(Saved entries)
────────

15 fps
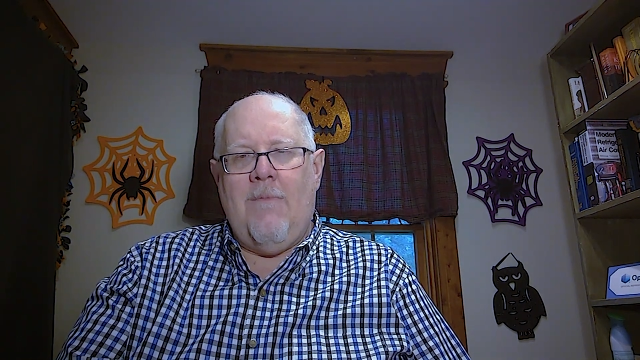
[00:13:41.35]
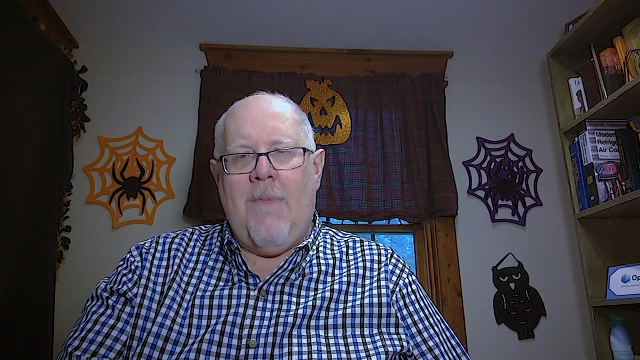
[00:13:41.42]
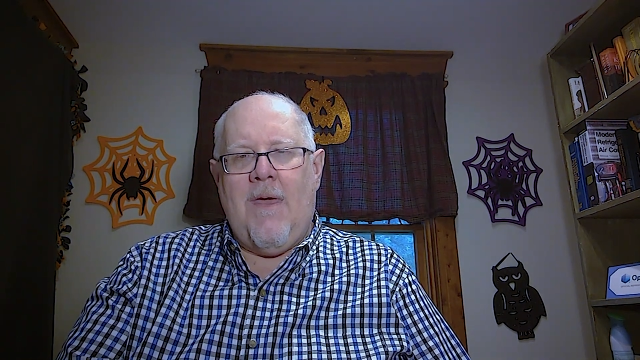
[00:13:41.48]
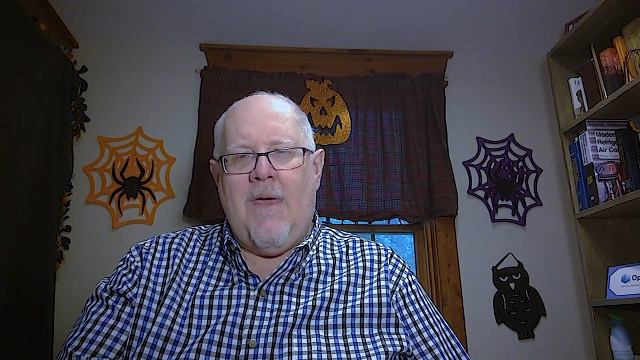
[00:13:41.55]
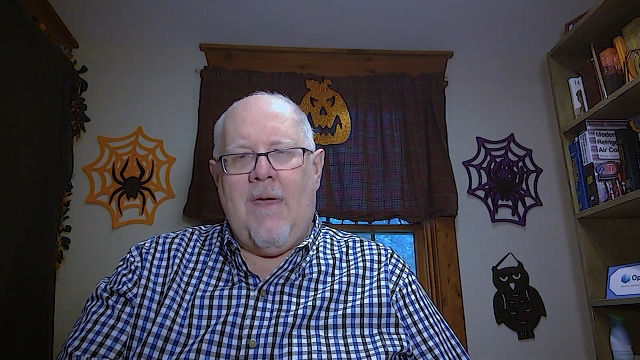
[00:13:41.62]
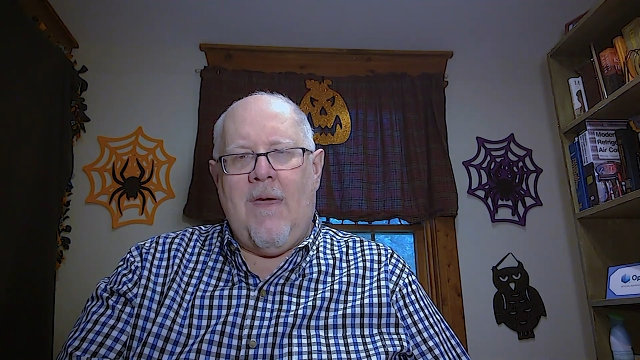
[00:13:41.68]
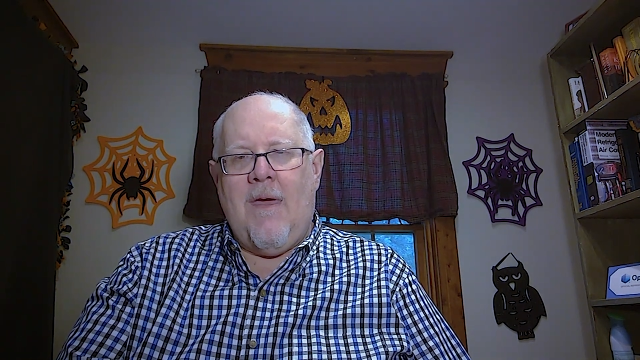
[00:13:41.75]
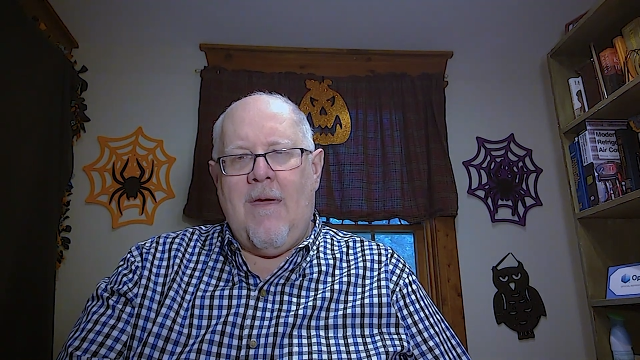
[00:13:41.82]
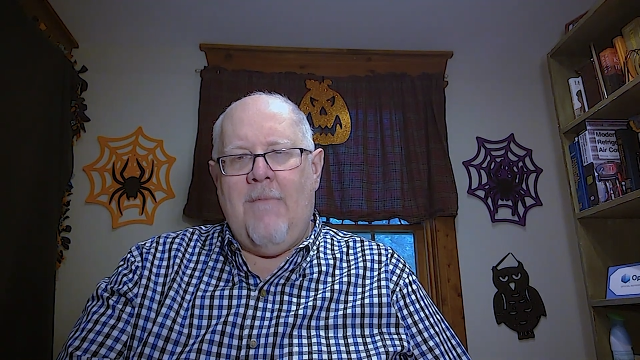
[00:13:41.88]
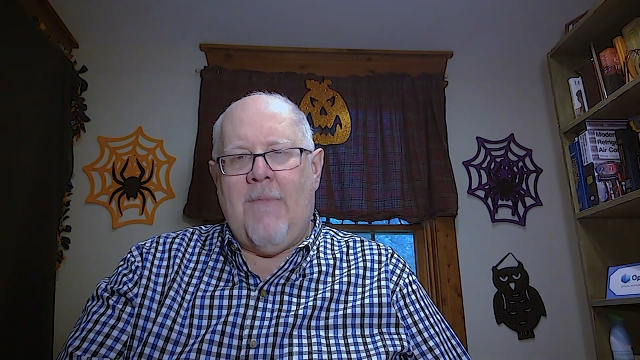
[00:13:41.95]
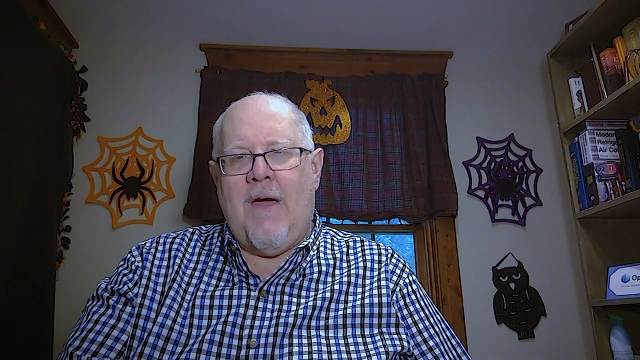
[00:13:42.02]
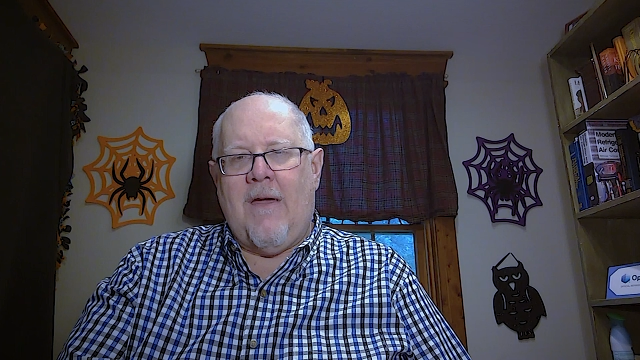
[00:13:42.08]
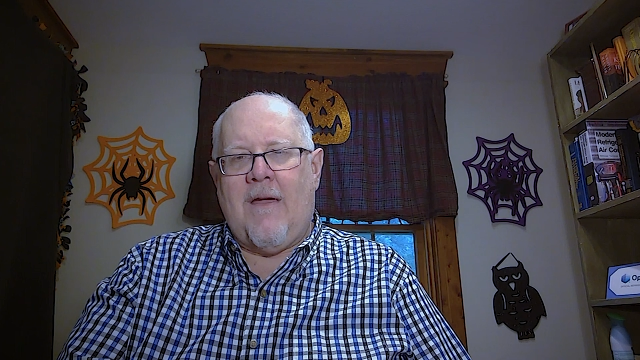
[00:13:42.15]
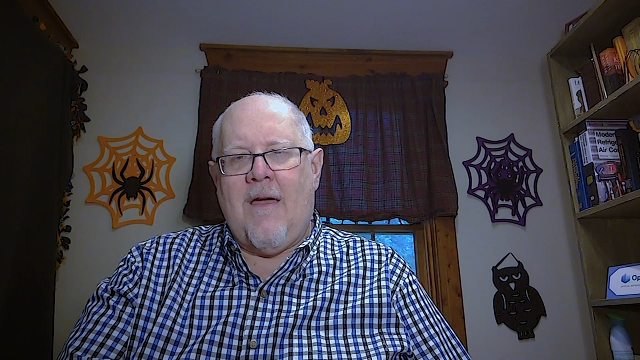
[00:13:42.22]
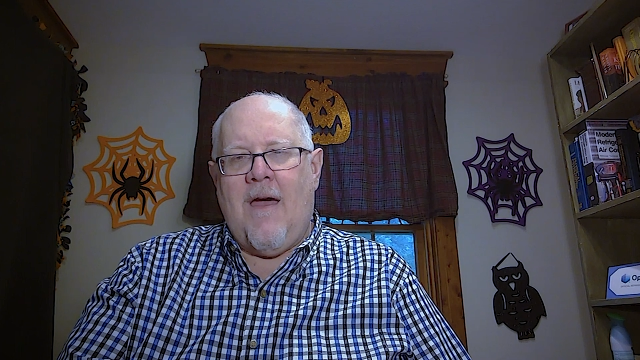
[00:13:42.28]
me and
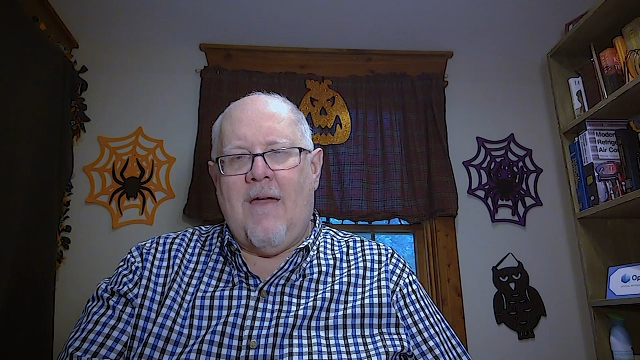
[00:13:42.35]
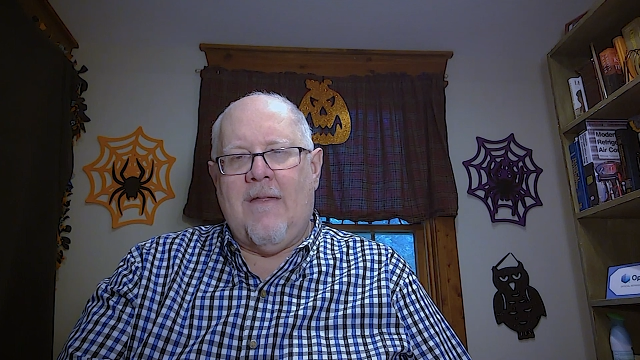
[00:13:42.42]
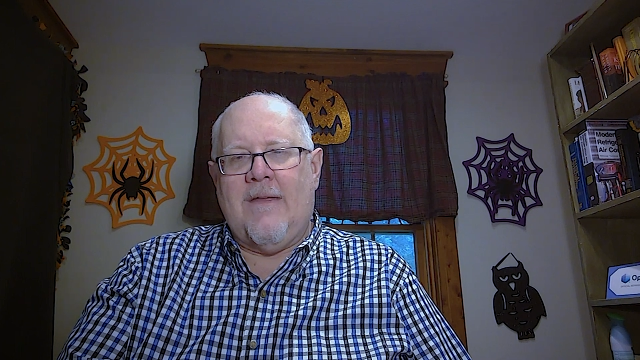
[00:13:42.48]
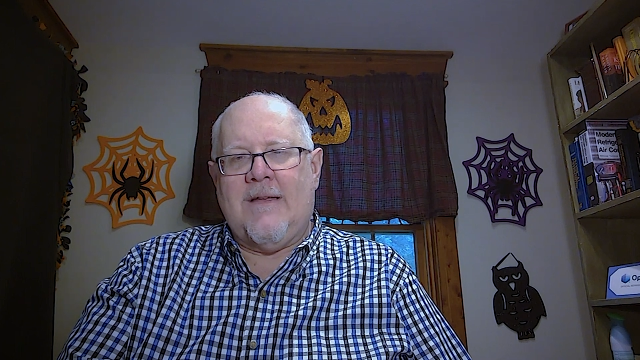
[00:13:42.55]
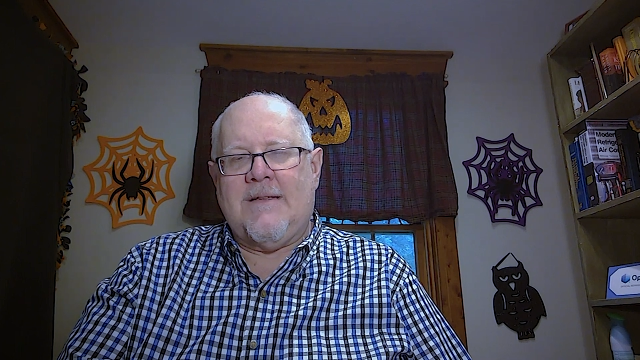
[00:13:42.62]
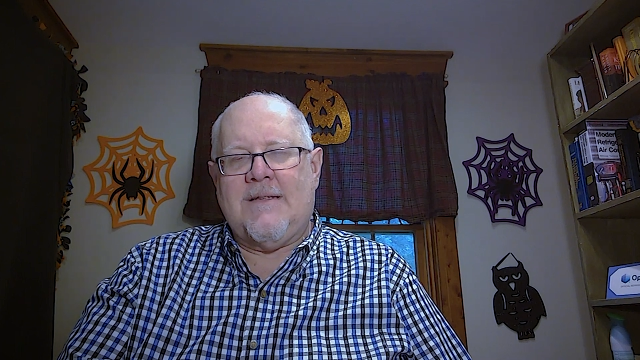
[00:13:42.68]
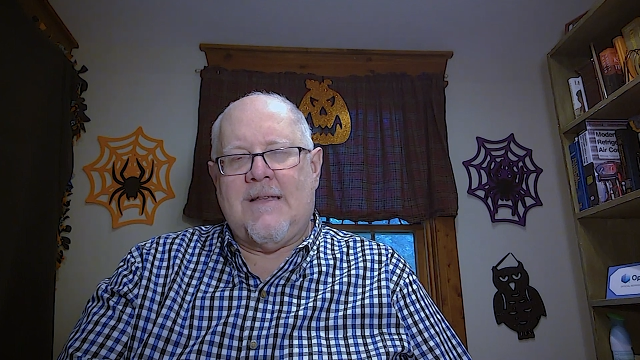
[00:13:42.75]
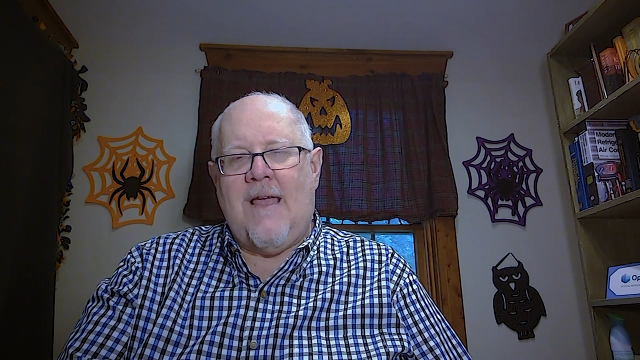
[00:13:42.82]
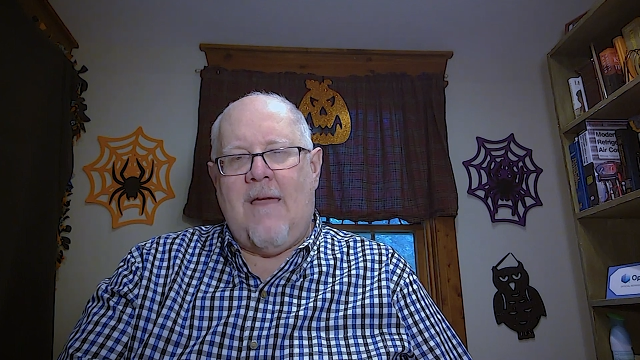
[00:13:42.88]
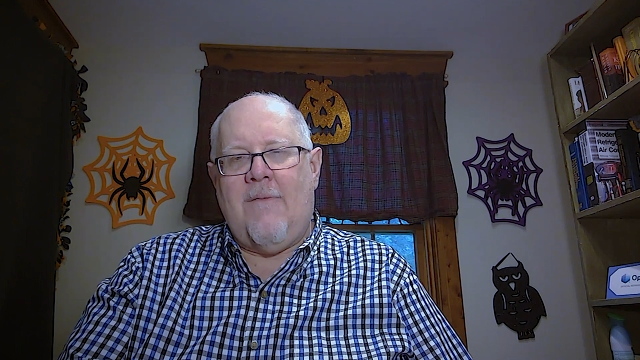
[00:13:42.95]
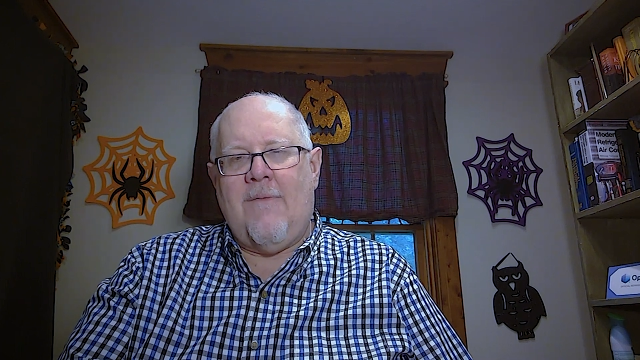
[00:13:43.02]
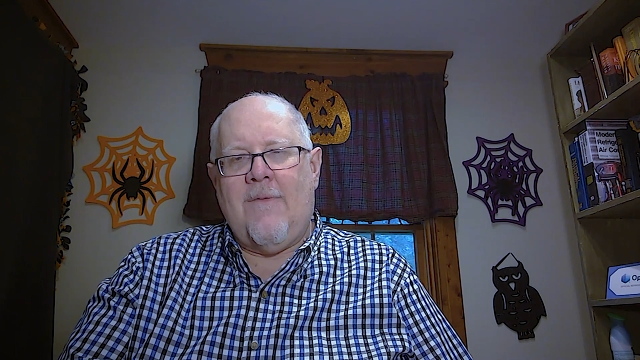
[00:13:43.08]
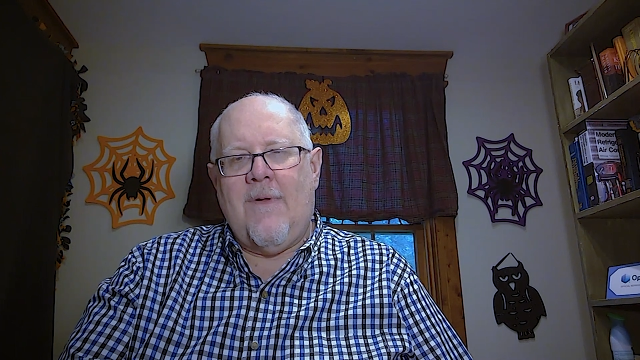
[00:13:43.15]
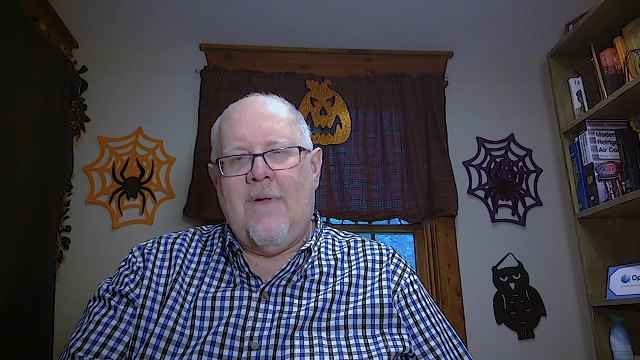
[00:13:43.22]
my colleagues safe.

────────

■ **WHAT THE TASK REQUIRES**
Exactly as written, reproduce all of the entries while dropping the pictures.

■ **SOLUTION BELOW**
15 fps
[00:13:41.35]
[00:13:41.42]
[00:13:41.48]
[00:13:41.55]
[00:13:41.62]
[00:13:41.68]
[00:13:41.75]
[00:13:41.82]
[00:13:41.88]
[00:13:41.95]
[00:13:42.02]
[00:13:42.08]
[00:13:42.15]
[00:13:42.22]
[00:13:42.28]
me and
[00:13:42.35]
[00:13:42.42]
[00:13:42.48]
[00:13:42.55]
[00:13:42.62]
[00:13:42.68]
[00:13:42.75]
[00:13:42.82]
[00:13:42.88]
[00:13:42.95]
[00:13:43.02]
[00:13:43.08]
[00:13:43.15]
[00:13:43.22]
my colleagues safe.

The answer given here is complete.